While Democrats plan a new annual energy tax of over $3,100 on every family in their “cap and trade” environmentalist whacko scheme, Republicans are offering a marginal tax rate of 10 percent on incomes up to $100,000 and a rate of 25 percent thereafter with a generous standard deduction and personal exemption. It would allow for everyone “satisfied with their current tax structure to continue to pay those rates, while dropping the two lowest rates by 5 percent to provide every taxpayer with a tax cut. Republicans would also permanently fix the Alternative Minimum Tax (AMT) so that millions would no longer have to fear the possible imposition of a huge, new tax each year.”
The Republican budget will offer their “all of the above” solutions for energy independence that would not only facilitate clean energy alternatives but would streamline the process for environmentally safe Outer Continental Shelf drilling and Arctic Coastal Plain energy exploration.
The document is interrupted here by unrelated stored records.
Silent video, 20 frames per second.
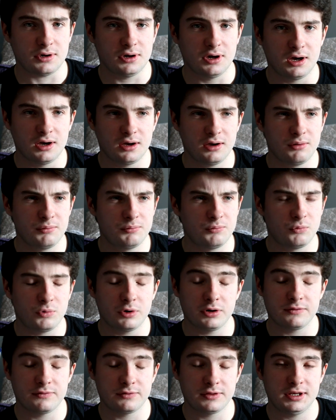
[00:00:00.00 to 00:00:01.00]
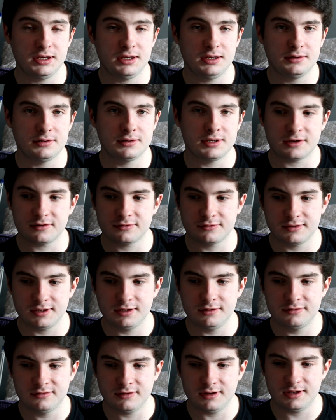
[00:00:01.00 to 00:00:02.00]
One of the next
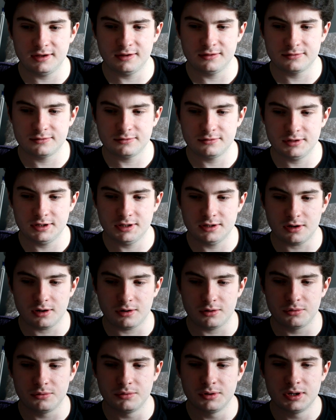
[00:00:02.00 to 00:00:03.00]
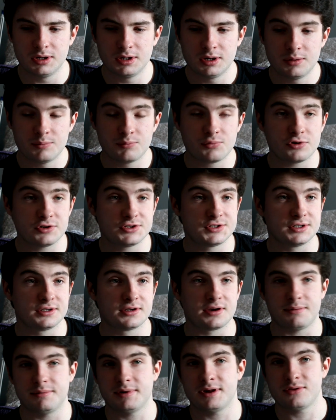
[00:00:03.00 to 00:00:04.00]
scenes is the whole prison
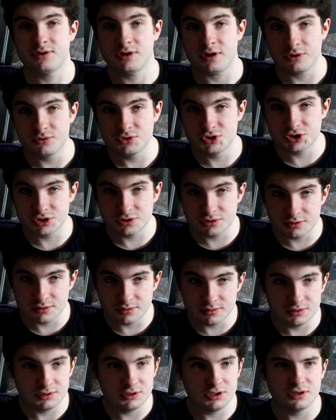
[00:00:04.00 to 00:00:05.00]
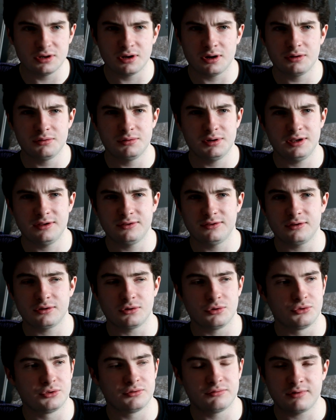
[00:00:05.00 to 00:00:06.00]
coming out of the ocean. You know, is it
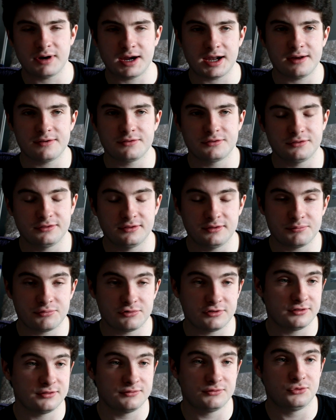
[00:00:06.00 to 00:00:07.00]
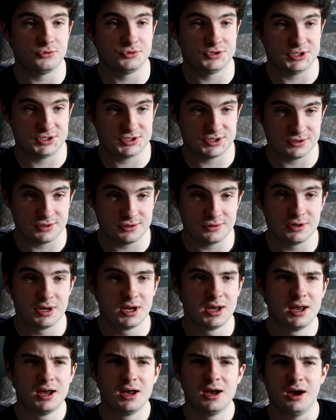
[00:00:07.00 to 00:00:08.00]
called the Raft? Is it Prison 42?
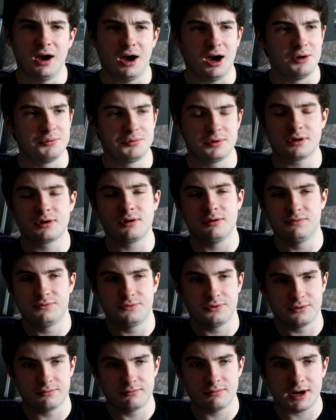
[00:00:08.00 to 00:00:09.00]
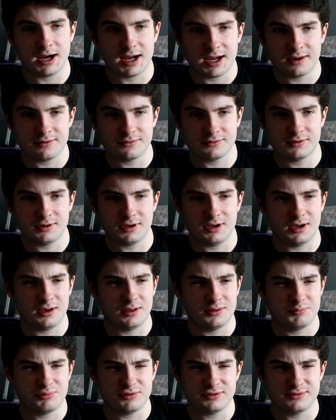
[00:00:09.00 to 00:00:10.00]
I would have gone for the Raft.
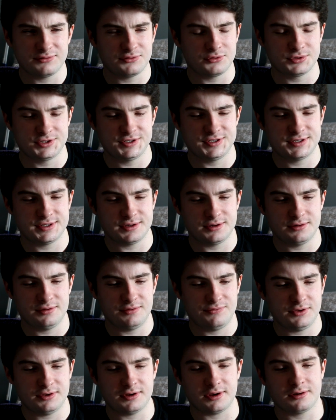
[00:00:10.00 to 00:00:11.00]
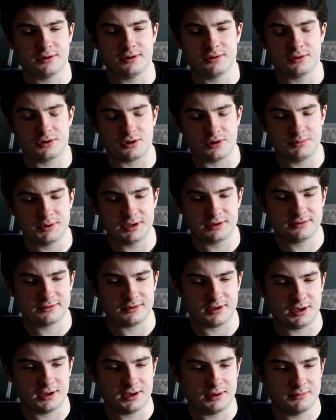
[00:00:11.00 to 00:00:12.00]
Prison 42, if you don't know the comics,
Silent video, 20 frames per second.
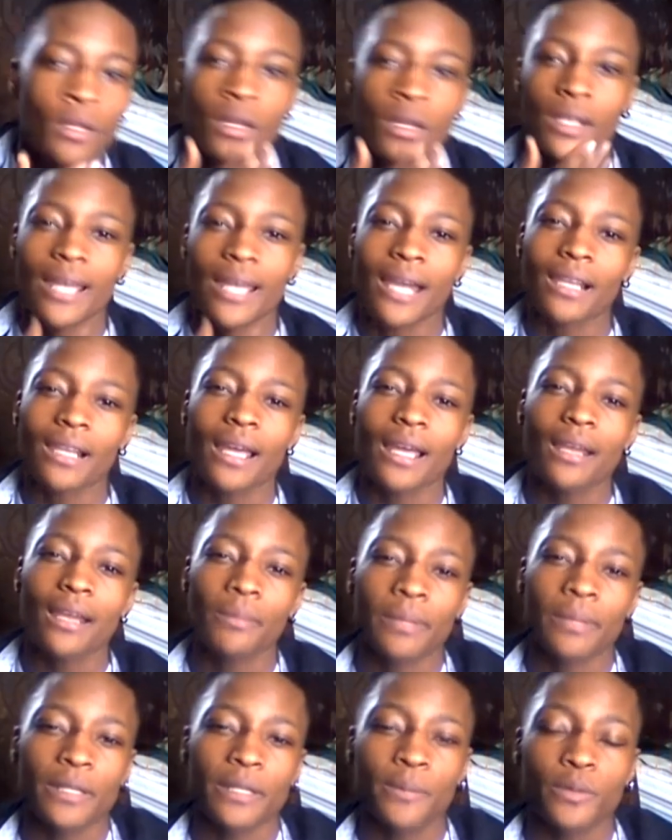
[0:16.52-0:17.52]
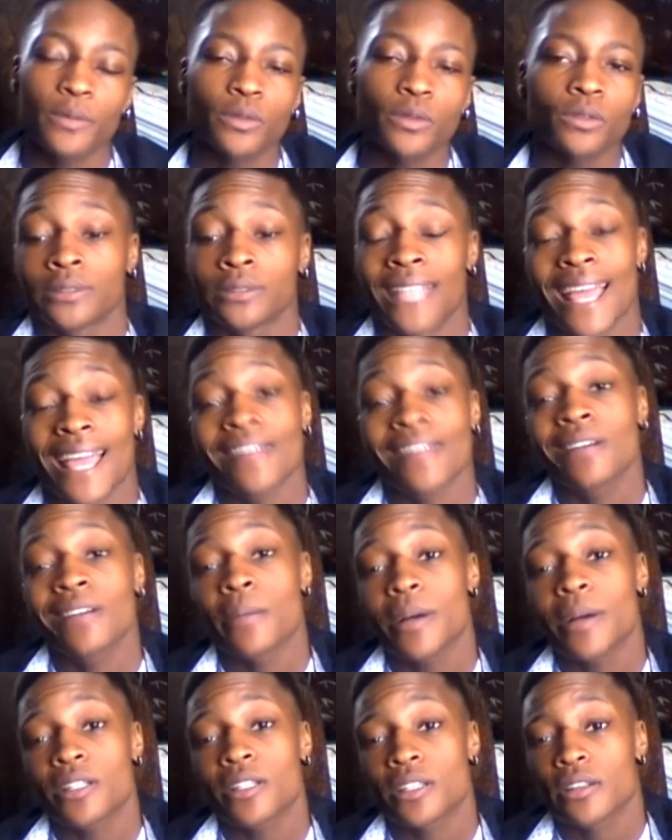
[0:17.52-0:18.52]
Not a lot of people can
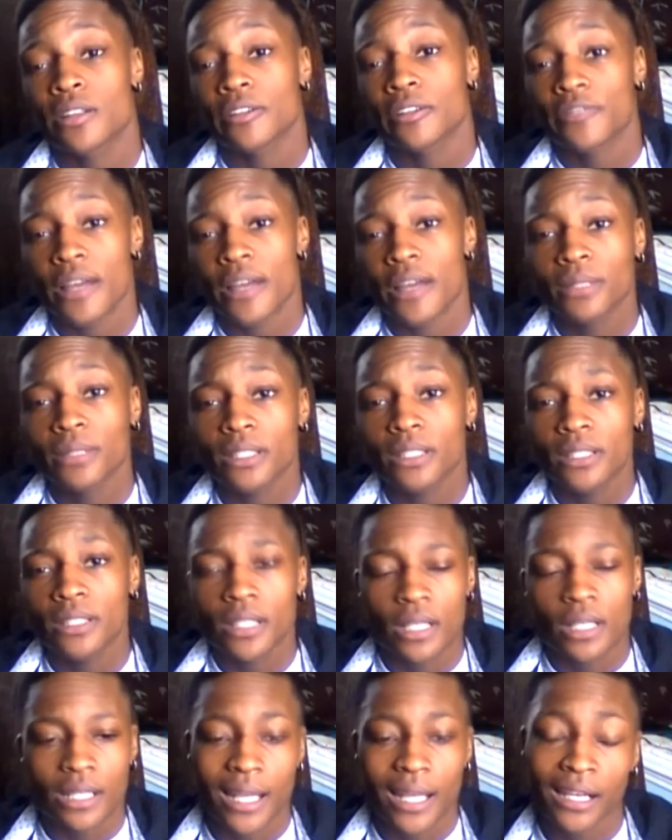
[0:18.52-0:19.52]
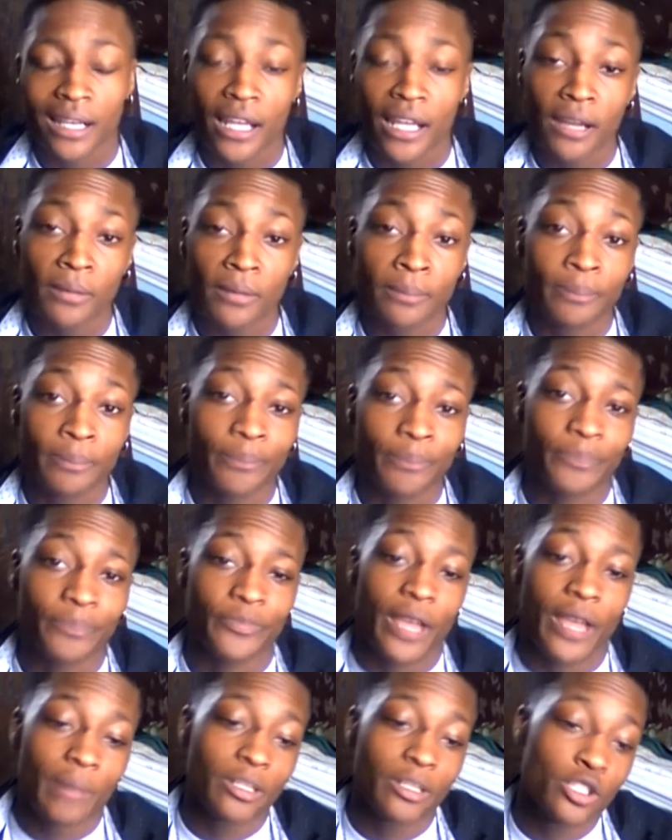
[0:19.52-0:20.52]
come out to their family. Not a lot of
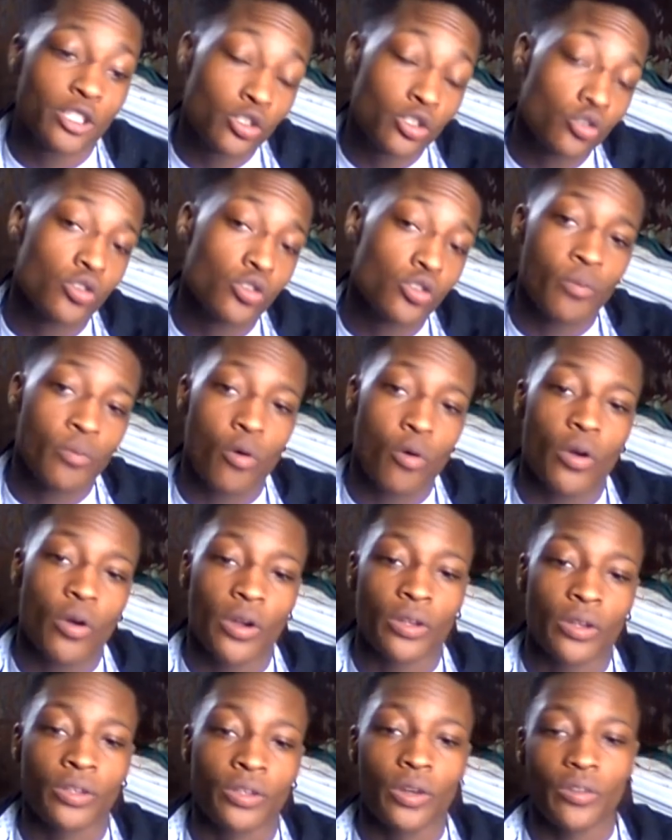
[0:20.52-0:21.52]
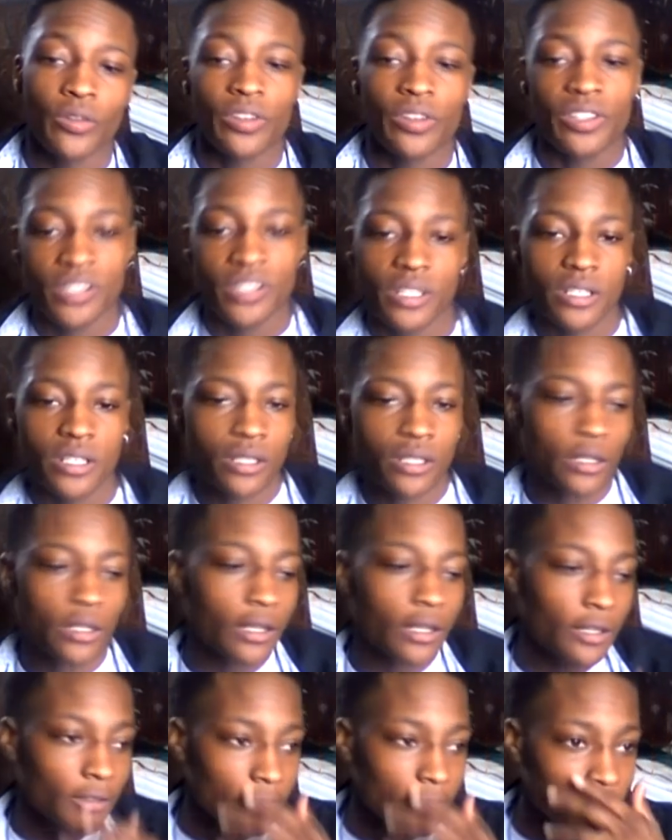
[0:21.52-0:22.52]
families do support, the decision
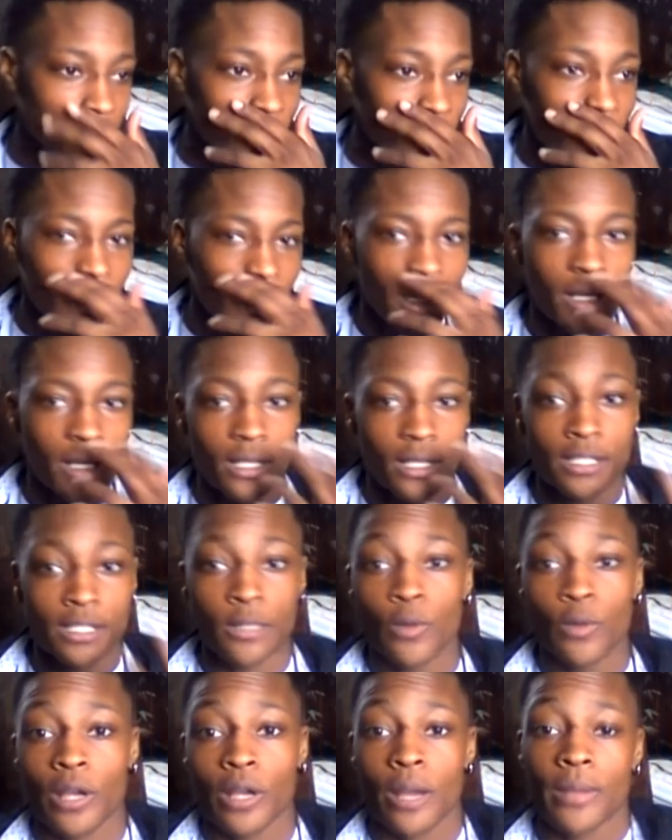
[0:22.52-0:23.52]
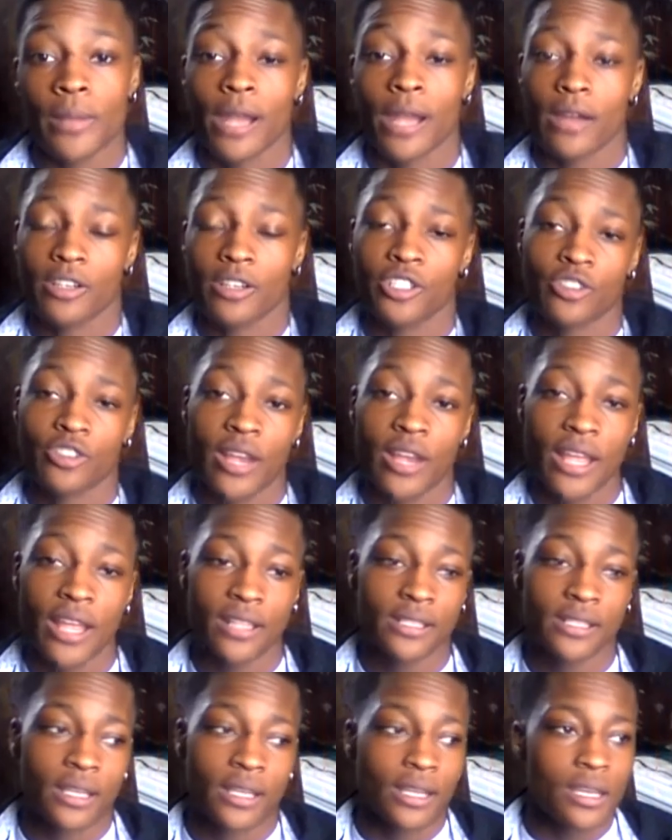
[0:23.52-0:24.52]
of someone coming out as
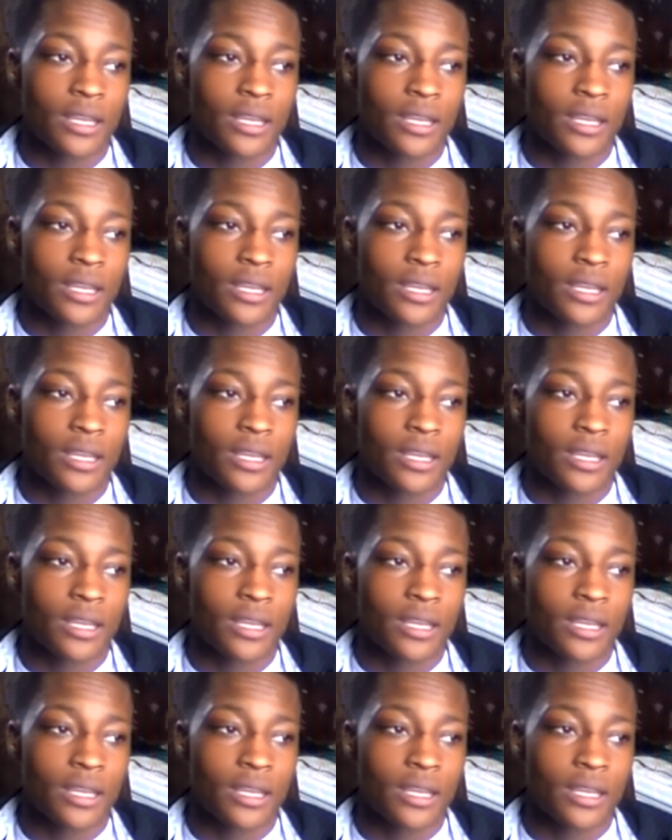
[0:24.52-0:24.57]
trans.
It would streamline the process for leasing process while mandating “ first lease by the Interior Department within a few years.” Republicans would “expedite judicial review of energy development by making the court of appeals of the District of Columbia the sole venue for review and limiting complaints finite period — reducing frivolous energy litigation.”
Republicans would also finally tackle restoring financial stability by the incremental privatization of Fannie Mae and Freddie Mac while reforming laws like the “Community Investment Act” which bears the overwhelming responsibility for the financial meltdown by government intervention forcing banks to make home loans to people who could not afford them.
There is much more in the “Republican Road to Recovery” blueprint which is available online here. (pdf)
The most important part of the budget fight is likely to come in the House-Senate conference on the resolutions. Some Senate Democrats are rebelling against the White House’s enormous spending plan and may even help Republicans resist the energy tax and healthcare plans.